Write each line below back out exactly, omitting its pictures.

BEGIN Task data

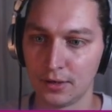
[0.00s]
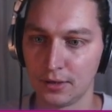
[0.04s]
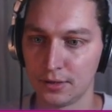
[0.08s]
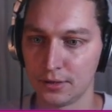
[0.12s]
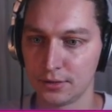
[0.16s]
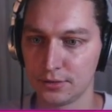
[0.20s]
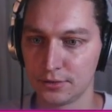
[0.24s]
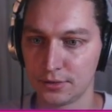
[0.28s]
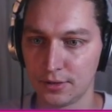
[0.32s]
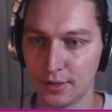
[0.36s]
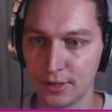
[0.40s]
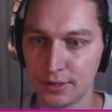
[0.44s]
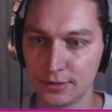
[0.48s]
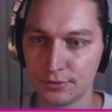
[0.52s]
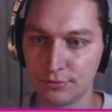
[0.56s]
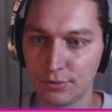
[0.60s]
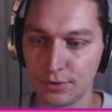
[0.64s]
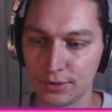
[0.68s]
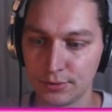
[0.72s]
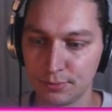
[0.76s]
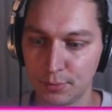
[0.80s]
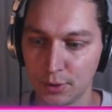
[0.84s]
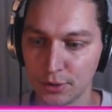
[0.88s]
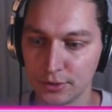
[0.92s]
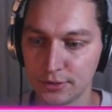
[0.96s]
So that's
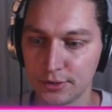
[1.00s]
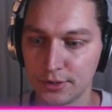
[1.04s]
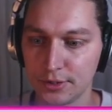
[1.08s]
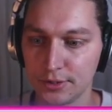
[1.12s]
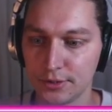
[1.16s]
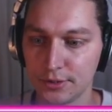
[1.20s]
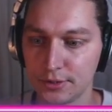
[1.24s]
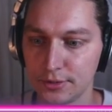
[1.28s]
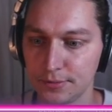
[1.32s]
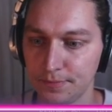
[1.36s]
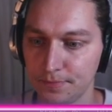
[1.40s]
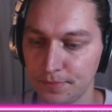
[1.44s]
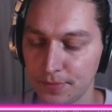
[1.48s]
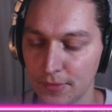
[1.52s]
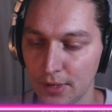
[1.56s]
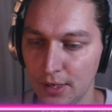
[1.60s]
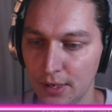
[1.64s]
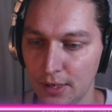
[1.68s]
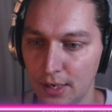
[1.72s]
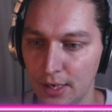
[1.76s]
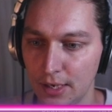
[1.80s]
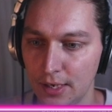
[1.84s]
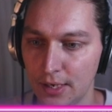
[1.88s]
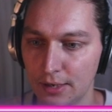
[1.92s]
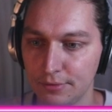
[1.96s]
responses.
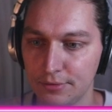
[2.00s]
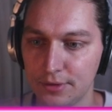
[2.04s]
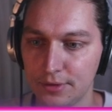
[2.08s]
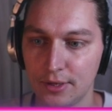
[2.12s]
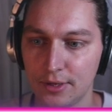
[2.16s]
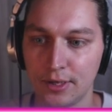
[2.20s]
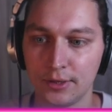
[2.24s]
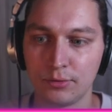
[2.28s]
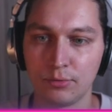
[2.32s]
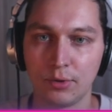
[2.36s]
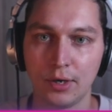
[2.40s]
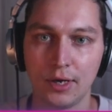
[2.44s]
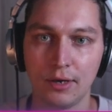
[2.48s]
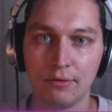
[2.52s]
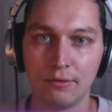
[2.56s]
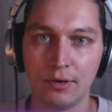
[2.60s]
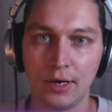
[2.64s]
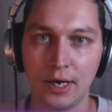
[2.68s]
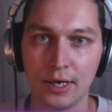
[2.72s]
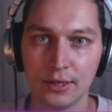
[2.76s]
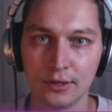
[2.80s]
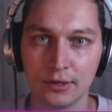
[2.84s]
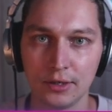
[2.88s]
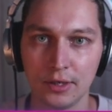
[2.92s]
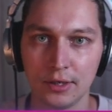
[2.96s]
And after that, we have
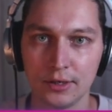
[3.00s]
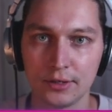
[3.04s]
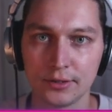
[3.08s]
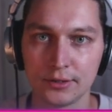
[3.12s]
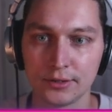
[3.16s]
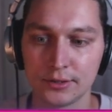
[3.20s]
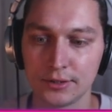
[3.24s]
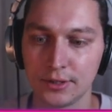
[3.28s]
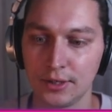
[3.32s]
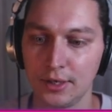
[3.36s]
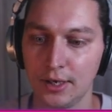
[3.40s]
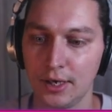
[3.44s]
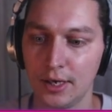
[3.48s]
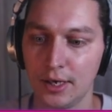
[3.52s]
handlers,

END Task data

Result for this exercise:
[0.00s]
[0.04s]
[0.08s]
[0.12s]
[0.16s]
[0.20s]
[0.24s]
[0.28s]
[0.32s]
[0.36s]
[0.40s]
[0.44s]
[0.48s]
[0.52s]
[0.56s]
[0.60s]
[0.64s]
[0.68s]
[0.72s]
[0.76s]
[0.80s]
[0.84s]
[0.88s]
[0.92s]
[0.96s]
So that's
[1.00s]
[1.04s]
[1.08s]
[1.12s]
[1.16s]
[1.20s]
[1.24s]
[1.28s]
[1.32s]
[1.36s]
[1.40s]
[1.44s]
[1.48s]
[1.52s]
[1.56s]
[1.60s]
[1.64s]
[1.68s]
[1.72s]
[1.76s]
[1.80s]
[1.84s]
[1.88s]
[1.92s]
[1.96s]
responses.
[2.00s]
[2.04s]
[2.08s]
[2.12s]
[2.16s]
[2.20s]
[2.24s]
[2.28s]
[2.32s]
[2.36s]
[2.40s]
[2.44s]
[2.48s]
[2.52s]
[2.56s]
[2.60s]
[2.64s]
[2.68s]
[2.72s]
[2.76s]
[2.80s]
[2.84s]
[2.88s]
[2.92s]
[2.96s]
And after that, we have
[3.00s]
[3.04s]
[3.08s]
[3.12s]
[3.16s]
[3.20s]
[3.24s]
[3.28s]
[3.32s]
[3.36s]
[3.40s]
[3.44s]
[3.48s]
[3.52s]
handlers,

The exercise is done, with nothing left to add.